RAG Template: Query by which you ask model to finds the relevant documents and retrieve the answer. You can consider additional tips to answer in the template.

### Task:
Respond to the user query using the provided context, incorporating inline citations in the format [source_id] **only when the <source_id> tag is explicitly provided** in the context.

### Guidelines:
- If you don't know the answer, clearly state that.
- If uncertain, ask the user for clarification.
- Respond in the same language as the user's query.
- If the context is unreadable or of poor quality, inform the user and provide the best possible answer.
- If the answer isn't present in the context but you possess the knowledge, explain this to the user and provide the answer using your own understanding.
- **Only include inline citations using [source_id] when a <source_id> tag is explicitly provided in the context.**  
- Do not cite if the <source_id> tag is not provided in the context.  
- Do not use XML tags in your response.
- Ensure citations are concise and directly related to the information provided.

### Example of Citation:
If the user asks about a specific topic and the information is found in "whitepaper.pdf" with a provided <source_id>, the response should include the citation like so:  
* "According to the study, the proposed method increases efficiency by 20% [whitepaper.pdf]."
If no <source_id> is present, the response should omit the citation.

### Output:
Provide a clear and direct response to the user's query, including inline citations in the format [source_id] only when the <source_id> tag is present in the context.

<context>
{{CONTEXT}}
</context>

<user_query>
{{QUERY}}
</user_query>

Conclusion

Congratulations!

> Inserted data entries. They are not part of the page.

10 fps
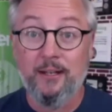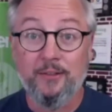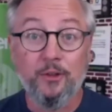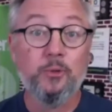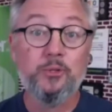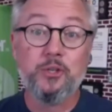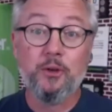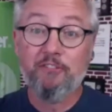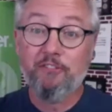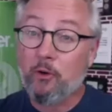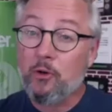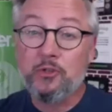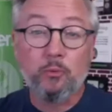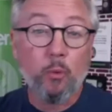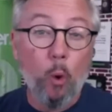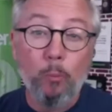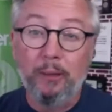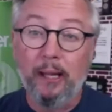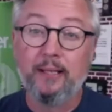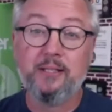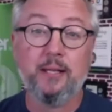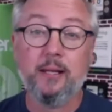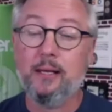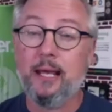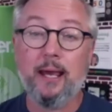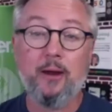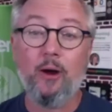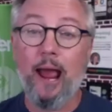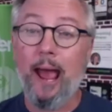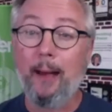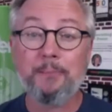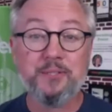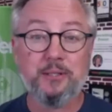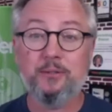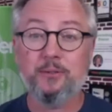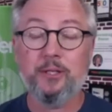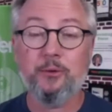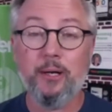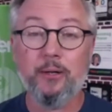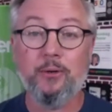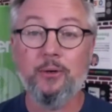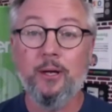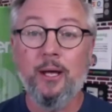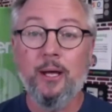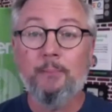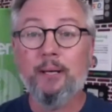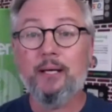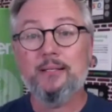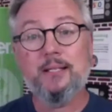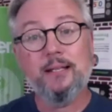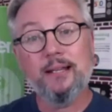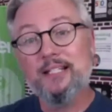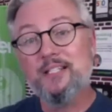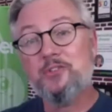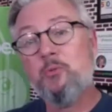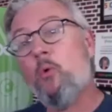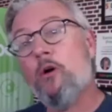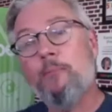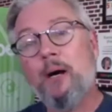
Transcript: those first role plays of the day are absolutely critical because it lets us warm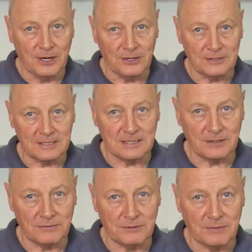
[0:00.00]
on this
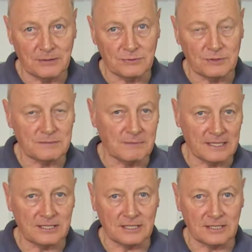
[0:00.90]
little remote, which
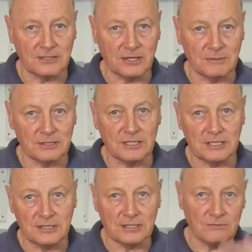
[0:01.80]
makes things so much
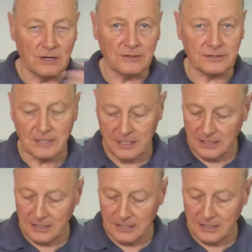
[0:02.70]
easier rather than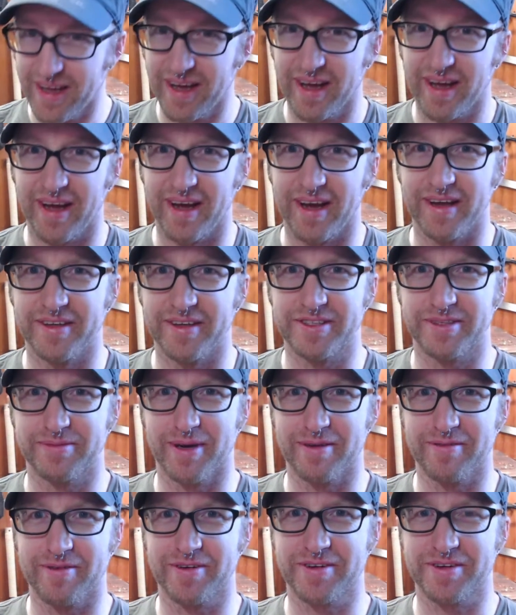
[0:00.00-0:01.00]
And so
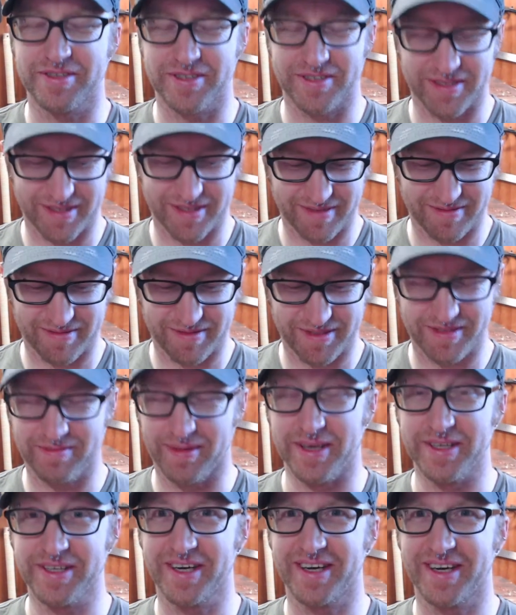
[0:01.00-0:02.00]
my
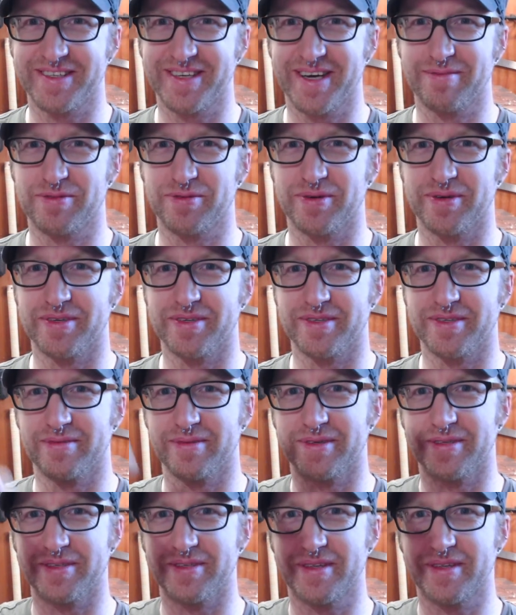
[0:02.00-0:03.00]
second attempt was
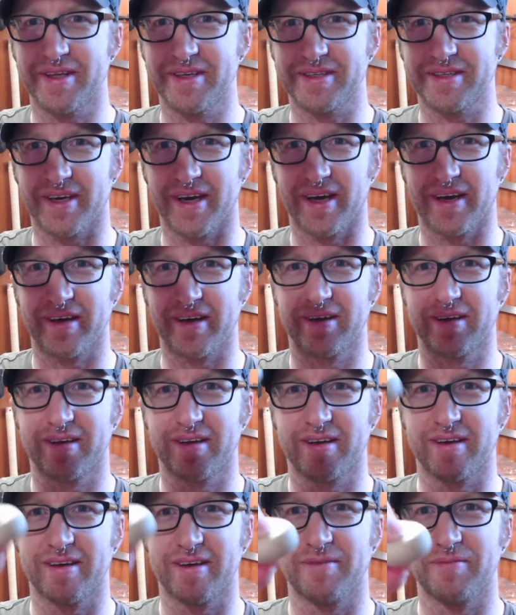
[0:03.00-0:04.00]
this guy.
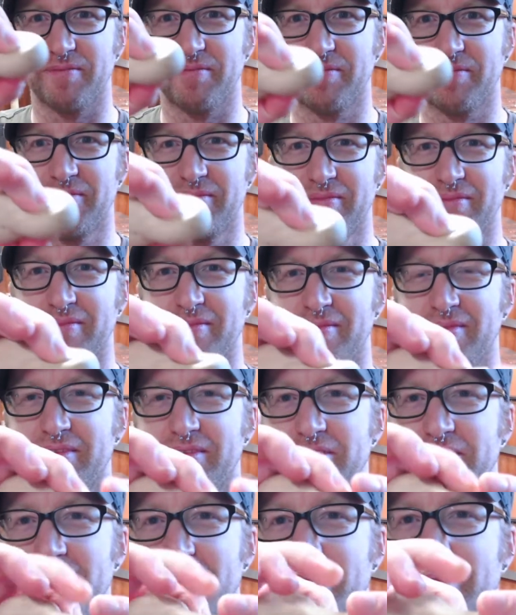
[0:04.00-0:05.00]
It's a
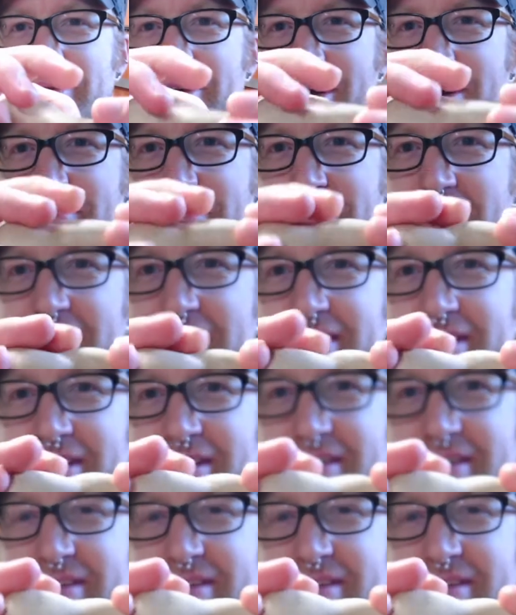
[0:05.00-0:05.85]
lot more complicated.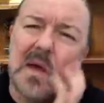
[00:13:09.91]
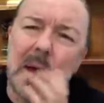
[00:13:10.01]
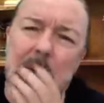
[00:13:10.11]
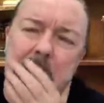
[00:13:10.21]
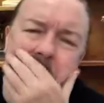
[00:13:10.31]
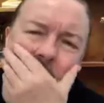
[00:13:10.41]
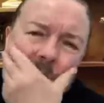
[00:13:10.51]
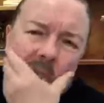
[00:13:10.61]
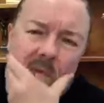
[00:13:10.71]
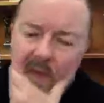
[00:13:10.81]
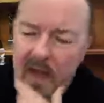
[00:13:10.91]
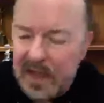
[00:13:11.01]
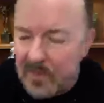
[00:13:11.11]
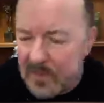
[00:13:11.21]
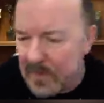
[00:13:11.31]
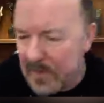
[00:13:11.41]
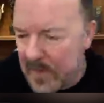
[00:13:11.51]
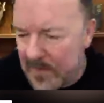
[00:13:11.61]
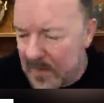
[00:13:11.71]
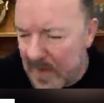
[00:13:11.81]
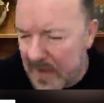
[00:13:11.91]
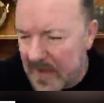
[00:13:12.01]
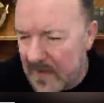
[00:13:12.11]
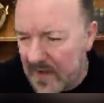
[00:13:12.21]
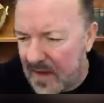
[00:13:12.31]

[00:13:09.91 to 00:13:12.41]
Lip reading: And it was amazing.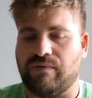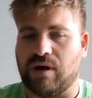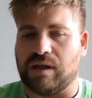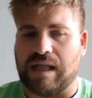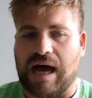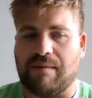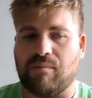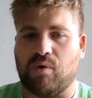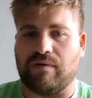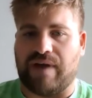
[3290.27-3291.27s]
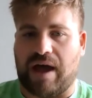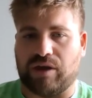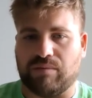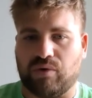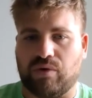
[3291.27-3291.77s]
a lot more
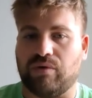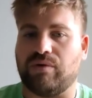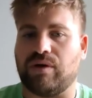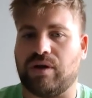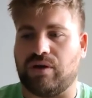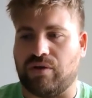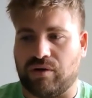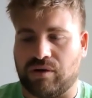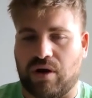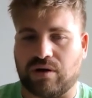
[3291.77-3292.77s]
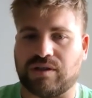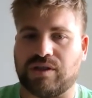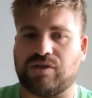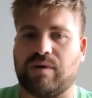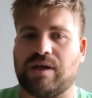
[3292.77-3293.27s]
valuable in third and long
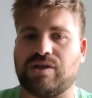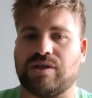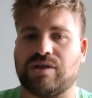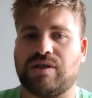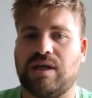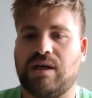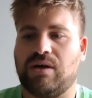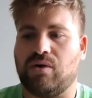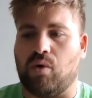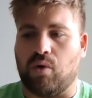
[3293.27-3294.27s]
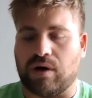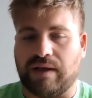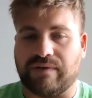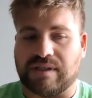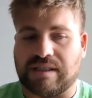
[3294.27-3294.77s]
situations, or
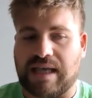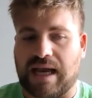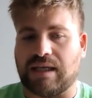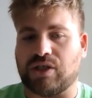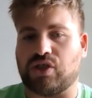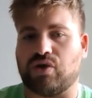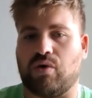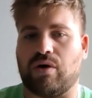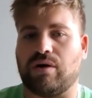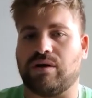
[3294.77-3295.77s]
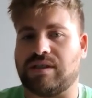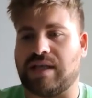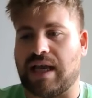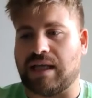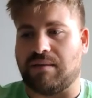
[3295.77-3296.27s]
even second and short,
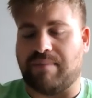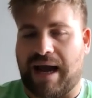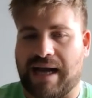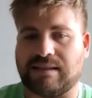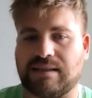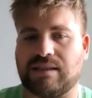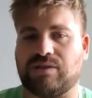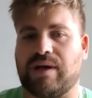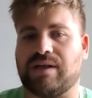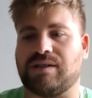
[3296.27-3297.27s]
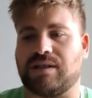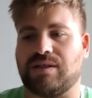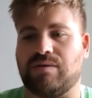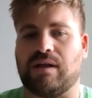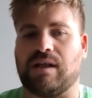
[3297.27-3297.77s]
second and pass situations, because
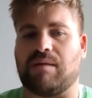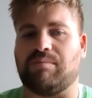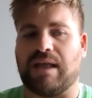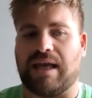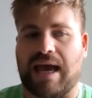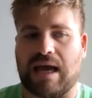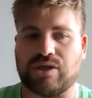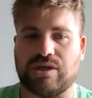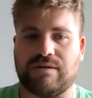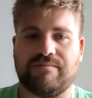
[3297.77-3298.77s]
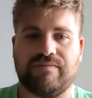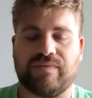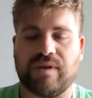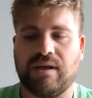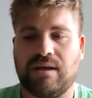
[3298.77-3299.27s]
you get a lot of play action.
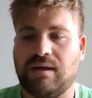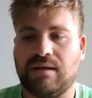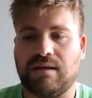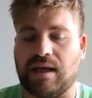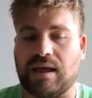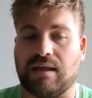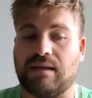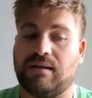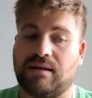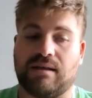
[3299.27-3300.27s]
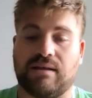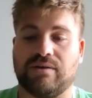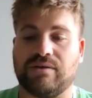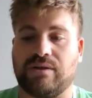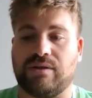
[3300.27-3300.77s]
And
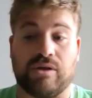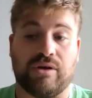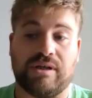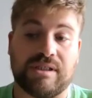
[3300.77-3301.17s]
you're going toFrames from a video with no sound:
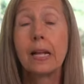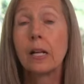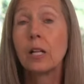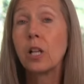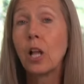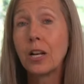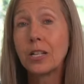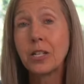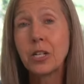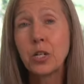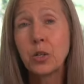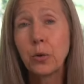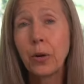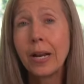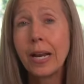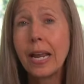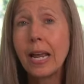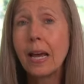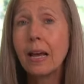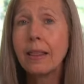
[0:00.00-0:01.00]

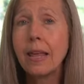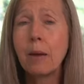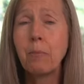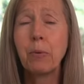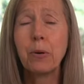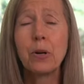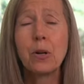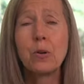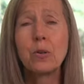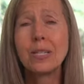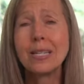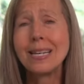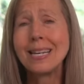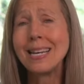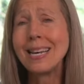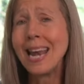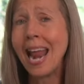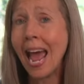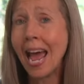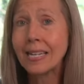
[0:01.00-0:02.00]
Clostridia, they produce
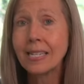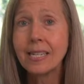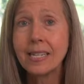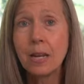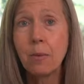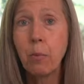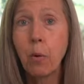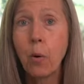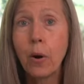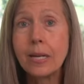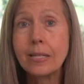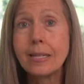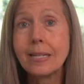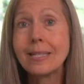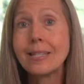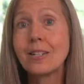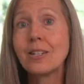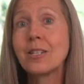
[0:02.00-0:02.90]
nasty poisons.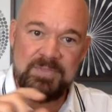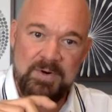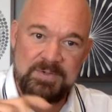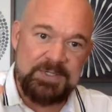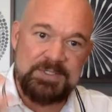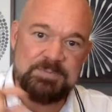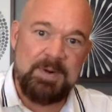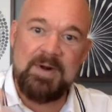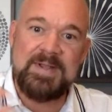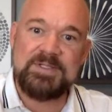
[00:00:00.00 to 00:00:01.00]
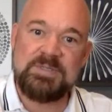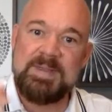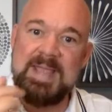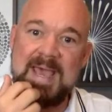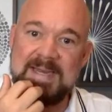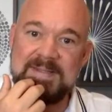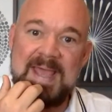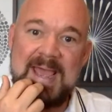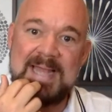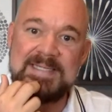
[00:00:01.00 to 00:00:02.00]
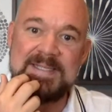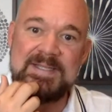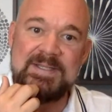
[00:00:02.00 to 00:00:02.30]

There is an experience to be had in that, and,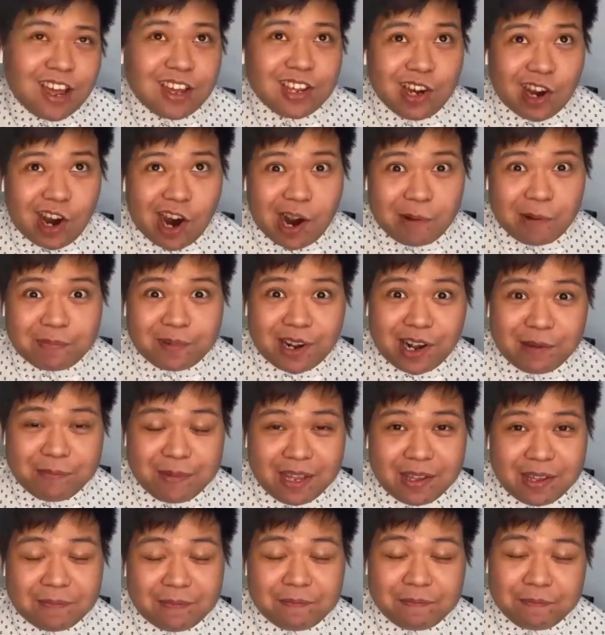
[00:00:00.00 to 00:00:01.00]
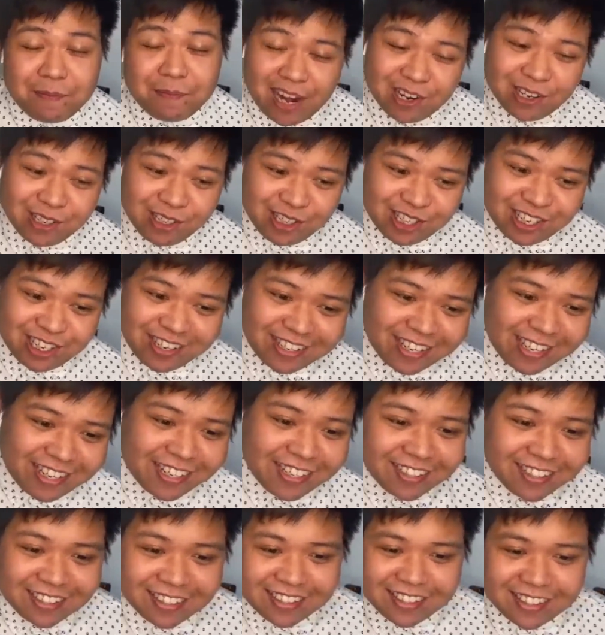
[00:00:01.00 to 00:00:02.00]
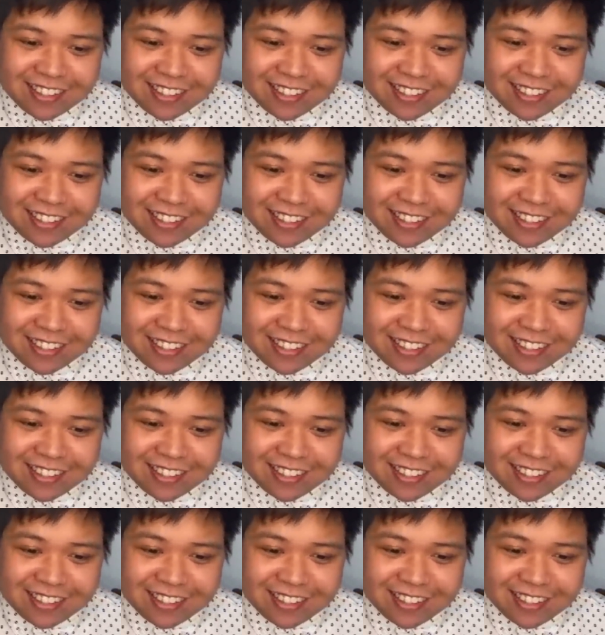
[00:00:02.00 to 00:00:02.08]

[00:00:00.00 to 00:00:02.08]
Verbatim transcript: your upcoming Mello journey?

You’ve successfully built a powerful RAG-powered LLM service localy using Ollama and Open WebUI. With this setup, you can harness the strengths of retrieval-augmented generation to create intelligent, context-aware applications. Whether you’re developing chatbots, research tools, or enterprise AI solutions, this pipeline provides a strong foundation for delivering accurate and insightful responses.